Weight loss support with a spiritual element. I will keep you posted on my journey in the hopes that you will join me in becoming the person God wants you to be. Don't worry about being religious. Come as you are.

Thursday, June 21, 2012

Group Answer

I usually answer each comment individually but I worked 14.25 hours today (Thursday) and have to do a 300 mile route on Friday.

We all eat food. Abusing it is self-destructive. I know this all too well from first-hand experience. We don't all use cocaine but if we abuse that we will become addicted every time. Abusing alcohol brings about addiction as well. Do people abuse these two substances for emotional reasons as well? I'm sure it may start out that way. The difference is the body can come to depend on these substances to function and medical intervention is necessary or the person may die. I just don't see this happening with eating. There are medical interventions for obesity and better health is the result. We hear of some who have had the intestinal bypass surgery and gain back their weight. Is it because they are still addicted or because the emotional reasons for the overeating were not resolved? This can also be said of the other addictions I just mentioned. It could be argued that this is the same thing and I understand that.

I understand the rationale behind defining addiction as it relates to food. I just don't buy it I guess. I still feel like overeating is emotional at its base and not the result of addiction.

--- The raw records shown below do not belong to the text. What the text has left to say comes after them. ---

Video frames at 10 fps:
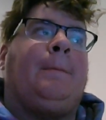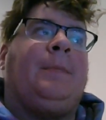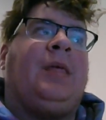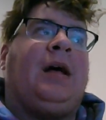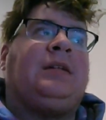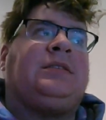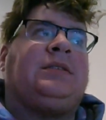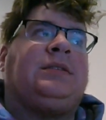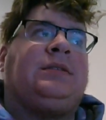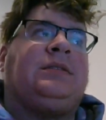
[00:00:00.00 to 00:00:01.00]

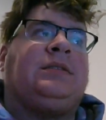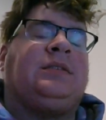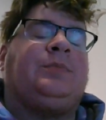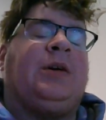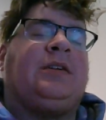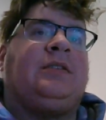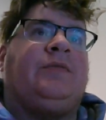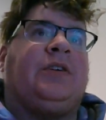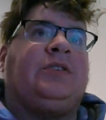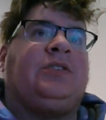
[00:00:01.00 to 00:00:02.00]
that's
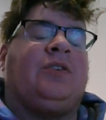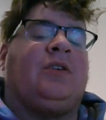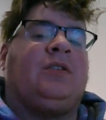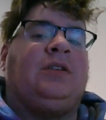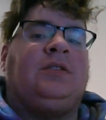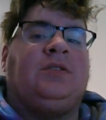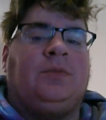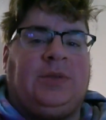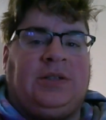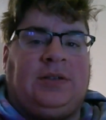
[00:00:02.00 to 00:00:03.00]
suspected very strongly
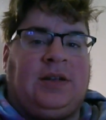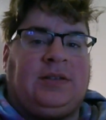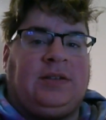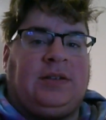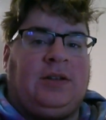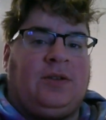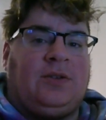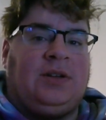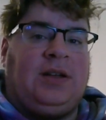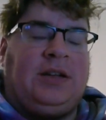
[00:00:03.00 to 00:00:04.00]
to be
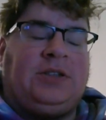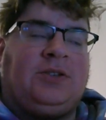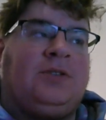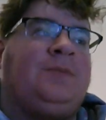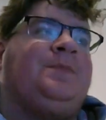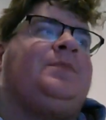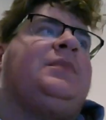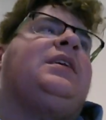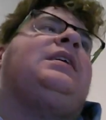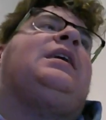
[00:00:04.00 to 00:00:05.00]
testicular in nature.
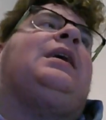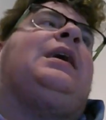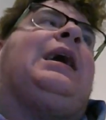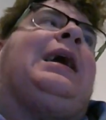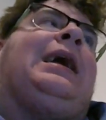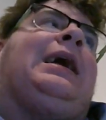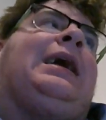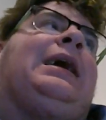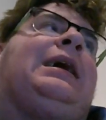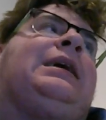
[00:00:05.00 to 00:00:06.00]

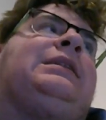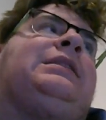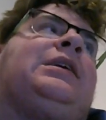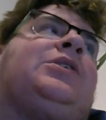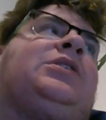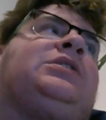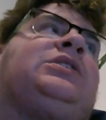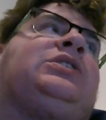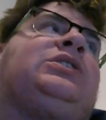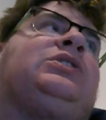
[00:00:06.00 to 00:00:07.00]
And they're
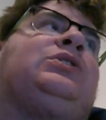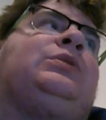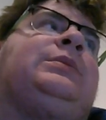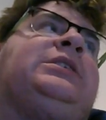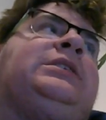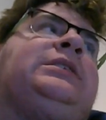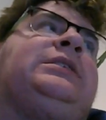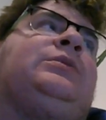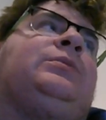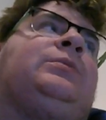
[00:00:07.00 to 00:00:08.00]

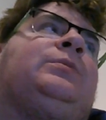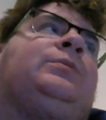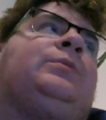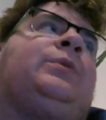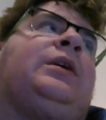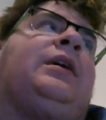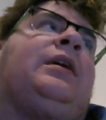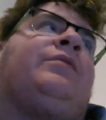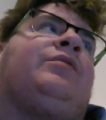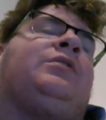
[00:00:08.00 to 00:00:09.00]
assuming
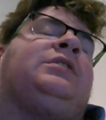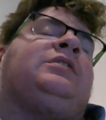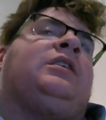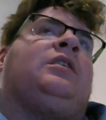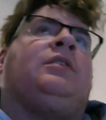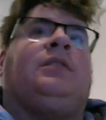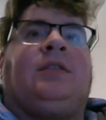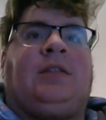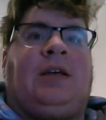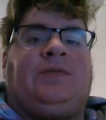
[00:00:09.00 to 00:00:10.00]
whatever is on
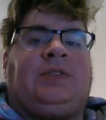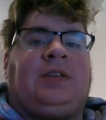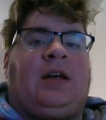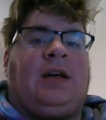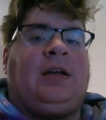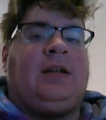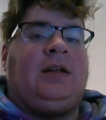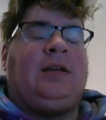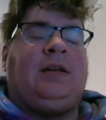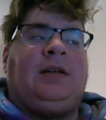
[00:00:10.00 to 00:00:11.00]
the left
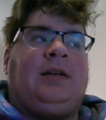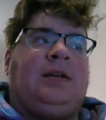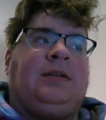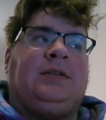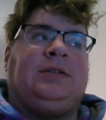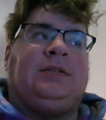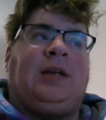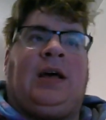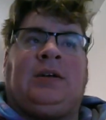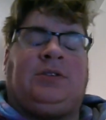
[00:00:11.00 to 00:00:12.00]
side is
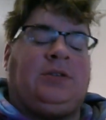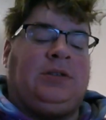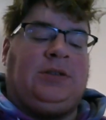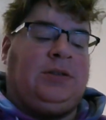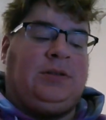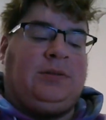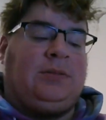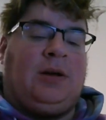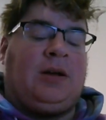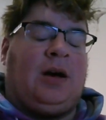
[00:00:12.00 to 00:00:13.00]
actually
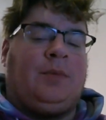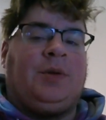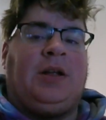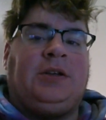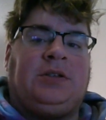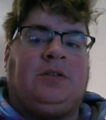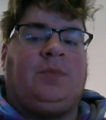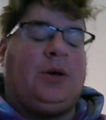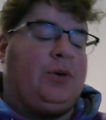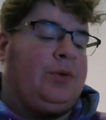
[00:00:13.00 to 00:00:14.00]
a combination
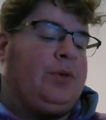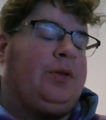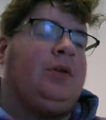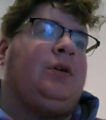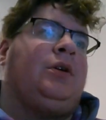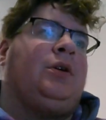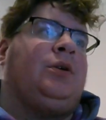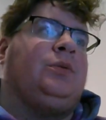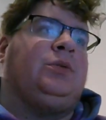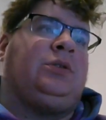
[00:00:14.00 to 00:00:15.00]
of both,
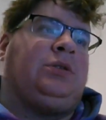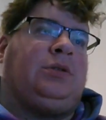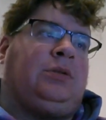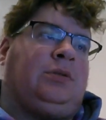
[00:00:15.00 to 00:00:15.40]
which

Each of us has to deal with this in the way that suits us best. I just don't want anyone using food addiction as a shield against changing a lifestyle. Life is too precious and we all want to be happy. If you feel you are addicted to food, does that facilitate repeated failures to overcome? We each have to answer that. I truly feel we can change. A trigger food doesn't equal addiction. It used to be peanut butter for me. As I look back I think I was truly craving the protein after dieting in the wrong way.

Good discussion folks. I am sure we are all thinking about this as it relates to our lives.

Be careful out there today.


  1. I have claimed that I was addicted to carbs and sugar. Am I really? No. Once I stopped eating them, I began to lose weight, and I no longer craved them. It was that simple. I don't think it's as simple for a heroin addict. I didn't have to go to detox!

  2. I don't think that in most cases overeating compulsively is an addiction. I think it is a habit. There is a difference. People will tell you that changes in brain activity have been observed when eating certain foods, such as chocolate, much like taking a drug. However, the brain also shows such changes during other activities, such as sex, for example.

    Habits can be very strong and respond to triggers. That does not mean that one has an addiction.

  3. I definitely agree with your statement " I still feel like overeating is emotional at its base and not the result of addiction" I've seen that play out in my own life. The more I realize the truth of how HUGE emotions are a part of my view of food, etc., the more free I am becoming to look at food like a "normal" (not always thinking of food, calories, etc.) person!

  4. I don't think lots of people are addicted to food. If the numbers hold the same for food as for alcohol or cocaine, it's a small percentage when compared to those who abuse those substances or can use them without problems.

    That said, I agree with Michael Prager (of Fat Boy, Thin Man) that for some of us, approaching it as if it is addiction can be helpful. It's not at all about using it "as a shield against changing a lifestyle" but looking at how to create a lifestyle that works. And for some folks, that may well mean abstaining or at least avoiding foods that may lead to a slippery slope of overeating.

    And BTW, I think it's safe to say that people abuse alcohol for emotional reasons! It's a far better emotional number than food actually.